OK, AC is ON!
By PAT WICK
© Another Day in the Country
I've never lived in a house with air conditioning. In the Napa Valley, unbearably hot weather was so seldom and our house-building budget was so small 30 years ago that we didn't even consider putting in central air. After all, we'd come from the Midwest and we knew how to keep a house cool: You open the windows in the evening and close them during the hottest part of the day. You hope for a little breeze and plant shade trees!
In Ramona, our house was old and didn't even have central heat, let alone central air! Furthermore, we liked the open windows, the breeze that blew through, and the sound of country life, like the screen door slamming. We didn't need air conditioning. We were tough, Kansas stock!
"This isn't bad," we said to each other as the temperature climbed, "There'll be a break in the weather." And then it just got hotter. When we used to come for two weeks in August, we endured the heat as part of the Kansas package. However, once we were here for the duration, we began to wonder just how much of this roughing it was really necessary.
We did get air conditioning for the bed and breakfast — we knew other folks wouldn't tolerate the heat; but at home, in the Ramona House, peace, quiet, and hot weather reigned. We didn't like the hum of the omnipresent air conditioner. We didn't like to have the doors and windows closed in summer.
And then, that first year we gave up! It was the middle of August and so hot we couldn't breathe. Jessica started sleeping under wet towels at night so we conceded that it definitely was a little warm! "Help," we called to Tooltime Tim, "Will you help us put that old air conditioner unit in the dining room window?" He came to our rescue, we closed everything dutifully down, and basked in the semi-stale air coming through the machine. Cool at last!
Wouldn't you know it? We no more than had the AC in the window and the weather changed — it got cooler. We opened up the house again. There was the smell of fall in the air. We didn't need that noisy contraption after all.
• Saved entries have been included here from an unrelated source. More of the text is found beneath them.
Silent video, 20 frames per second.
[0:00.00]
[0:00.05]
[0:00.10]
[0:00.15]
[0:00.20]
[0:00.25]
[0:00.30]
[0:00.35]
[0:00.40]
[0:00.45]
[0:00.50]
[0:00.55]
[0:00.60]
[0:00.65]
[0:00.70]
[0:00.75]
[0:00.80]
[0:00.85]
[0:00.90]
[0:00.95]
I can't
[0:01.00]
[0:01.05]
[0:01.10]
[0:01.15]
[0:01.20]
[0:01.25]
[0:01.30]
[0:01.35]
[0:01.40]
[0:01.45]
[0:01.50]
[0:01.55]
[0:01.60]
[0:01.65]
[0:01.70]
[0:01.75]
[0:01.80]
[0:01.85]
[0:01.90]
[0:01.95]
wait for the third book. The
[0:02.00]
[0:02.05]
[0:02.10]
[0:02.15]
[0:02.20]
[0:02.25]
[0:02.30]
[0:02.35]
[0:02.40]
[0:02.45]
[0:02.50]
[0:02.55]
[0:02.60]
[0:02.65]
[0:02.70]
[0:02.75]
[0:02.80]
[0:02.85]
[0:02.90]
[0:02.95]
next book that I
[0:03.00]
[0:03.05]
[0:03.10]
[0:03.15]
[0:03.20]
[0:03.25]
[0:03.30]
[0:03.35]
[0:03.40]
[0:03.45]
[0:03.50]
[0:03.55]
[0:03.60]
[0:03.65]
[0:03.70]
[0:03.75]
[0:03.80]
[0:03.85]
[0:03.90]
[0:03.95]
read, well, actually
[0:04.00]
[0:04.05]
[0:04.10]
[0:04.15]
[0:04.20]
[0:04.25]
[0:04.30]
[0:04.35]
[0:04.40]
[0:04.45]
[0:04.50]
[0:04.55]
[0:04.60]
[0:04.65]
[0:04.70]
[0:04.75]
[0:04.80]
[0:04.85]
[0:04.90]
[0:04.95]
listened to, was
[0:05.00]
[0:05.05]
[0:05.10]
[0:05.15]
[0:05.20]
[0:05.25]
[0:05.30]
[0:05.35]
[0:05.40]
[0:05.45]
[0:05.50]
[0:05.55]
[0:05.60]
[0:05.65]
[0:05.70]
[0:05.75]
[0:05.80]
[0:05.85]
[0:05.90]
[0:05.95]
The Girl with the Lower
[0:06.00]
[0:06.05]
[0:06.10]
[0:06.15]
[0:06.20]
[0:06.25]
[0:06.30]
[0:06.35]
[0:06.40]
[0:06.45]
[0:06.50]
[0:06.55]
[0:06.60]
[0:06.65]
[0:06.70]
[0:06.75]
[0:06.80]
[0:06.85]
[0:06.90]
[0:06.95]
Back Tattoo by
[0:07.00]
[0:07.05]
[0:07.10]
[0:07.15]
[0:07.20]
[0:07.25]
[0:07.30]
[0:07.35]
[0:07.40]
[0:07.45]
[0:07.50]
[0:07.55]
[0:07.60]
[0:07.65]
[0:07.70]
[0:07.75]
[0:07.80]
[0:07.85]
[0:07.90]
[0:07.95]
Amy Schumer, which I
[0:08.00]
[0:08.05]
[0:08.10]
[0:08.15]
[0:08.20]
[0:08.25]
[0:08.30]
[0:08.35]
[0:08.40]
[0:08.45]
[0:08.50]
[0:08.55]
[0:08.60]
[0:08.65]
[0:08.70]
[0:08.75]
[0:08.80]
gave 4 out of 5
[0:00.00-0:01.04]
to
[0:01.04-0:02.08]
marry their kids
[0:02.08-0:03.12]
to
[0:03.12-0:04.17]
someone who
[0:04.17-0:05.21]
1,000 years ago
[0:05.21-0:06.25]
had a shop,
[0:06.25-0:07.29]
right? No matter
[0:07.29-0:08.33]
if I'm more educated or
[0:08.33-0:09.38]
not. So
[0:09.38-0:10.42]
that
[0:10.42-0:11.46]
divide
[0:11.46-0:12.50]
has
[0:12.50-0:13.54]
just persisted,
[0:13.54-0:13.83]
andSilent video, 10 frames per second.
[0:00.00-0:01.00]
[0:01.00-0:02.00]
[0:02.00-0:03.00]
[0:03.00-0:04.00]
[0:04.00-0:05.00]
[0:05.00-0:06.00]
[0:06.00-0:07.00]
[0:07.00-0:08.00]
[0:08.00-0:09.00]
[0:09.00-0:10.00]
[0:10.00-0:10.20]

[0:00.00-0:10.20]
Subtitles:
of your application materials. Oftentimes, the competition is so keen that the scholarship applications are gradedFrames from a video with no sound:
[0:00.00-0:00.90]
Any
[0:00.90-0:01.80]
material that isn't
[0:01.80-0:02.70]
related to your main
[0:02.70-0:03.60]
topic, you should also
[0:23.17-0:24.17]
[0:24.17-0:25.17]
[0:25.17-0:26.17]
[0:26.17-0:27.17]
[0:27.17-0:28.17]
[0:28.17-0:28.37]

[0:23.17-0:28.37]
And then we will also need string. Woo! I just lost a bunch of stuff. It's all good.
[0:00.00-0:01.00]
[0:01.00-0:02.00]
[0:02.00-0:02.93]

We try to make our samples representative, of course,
The next year, we thought we could beat this syndrome by just lasting a little longer through the month of August; but we didn't make it. We tried fans, whirring into the night, sleeping without sheets, soaking in Herington Lake and a positive mindset. When we had so many fans going that our houses sounded like a bee-hive and the wet towels came back as a coping mechanism, we installed AC in the window AND the weather changed. It was almost as if the wind shifted to the north, the minute that AC got plugged in. That's twice! It's coincidental, but three times is a pattern, you know.
Well, this year we didn't even wait until August. It was July 27 to be exact and we hauled two old decrepit air conditioners out of the garage and stuck them in our bedroom windows. "What? You're using those old things?" Aunt Anna was concerned, "I used them on the farm for ages. Those things should have been thrown away." But, hey, they're working.
With two window air conditioners thrumming away, the good news is that Jessica can't hear the cat meowing for breakfast. I lay in front of my closed windows and imagine bird songs in the morning, dogs barking in the middle of the night, the rattle of the garbage trucks at daybreak on Tuesday — AC is not all bad; but I miss those familiar sounds of another day in the country.
And do expect a weather change! It happens every time — we're more predictable than the Doppler.